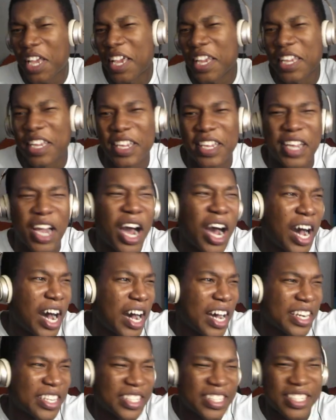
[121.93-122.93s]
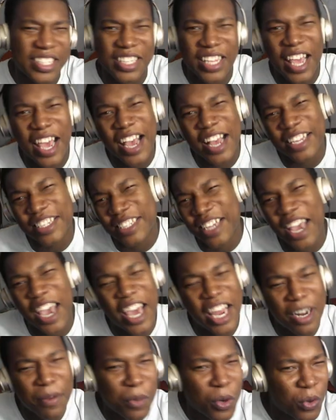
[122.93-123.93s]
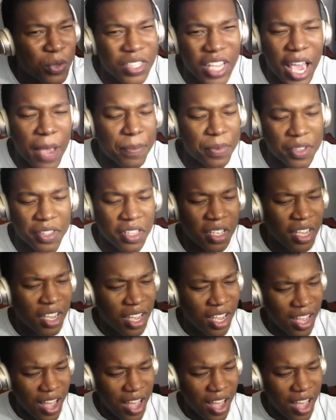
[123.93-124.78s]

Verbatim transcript: like god slash animal type of...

#### [Work item]
Where a picture appears in the data, omit it; restate the rest word for word.

#### [Solution for this problem]
[121.93-122.93s]
[122.93-123.93s]
[123.93-124.78s]

Verbatim transcript: like god slash animal type of...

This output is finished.